Stored data:
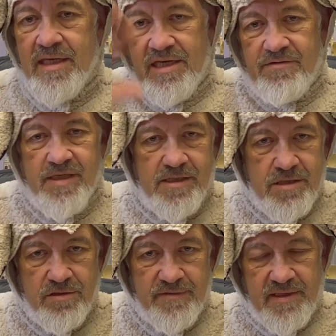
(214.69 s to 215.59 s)
Evening
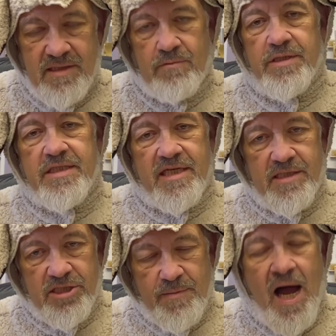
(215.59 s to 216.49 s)
service will say
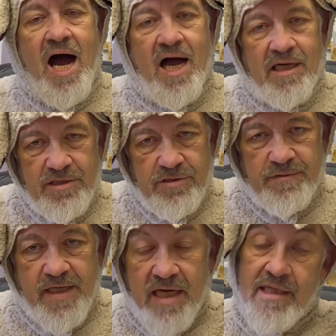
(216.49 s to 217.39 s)
the Shema.
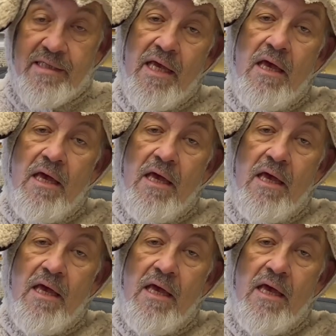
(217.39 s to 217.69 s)
You've done it.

# WORK ITEM:
Can the entries above be repeated exactly, without their pictures?

# RESPONSE:
(214.69 s to 215.59 s)
Evening
(215.59 s to 216.49 s)
service will say
(216.49 s to 217.39 s)
the Shema.
(217.39 s to 217.69 s)
You've done it.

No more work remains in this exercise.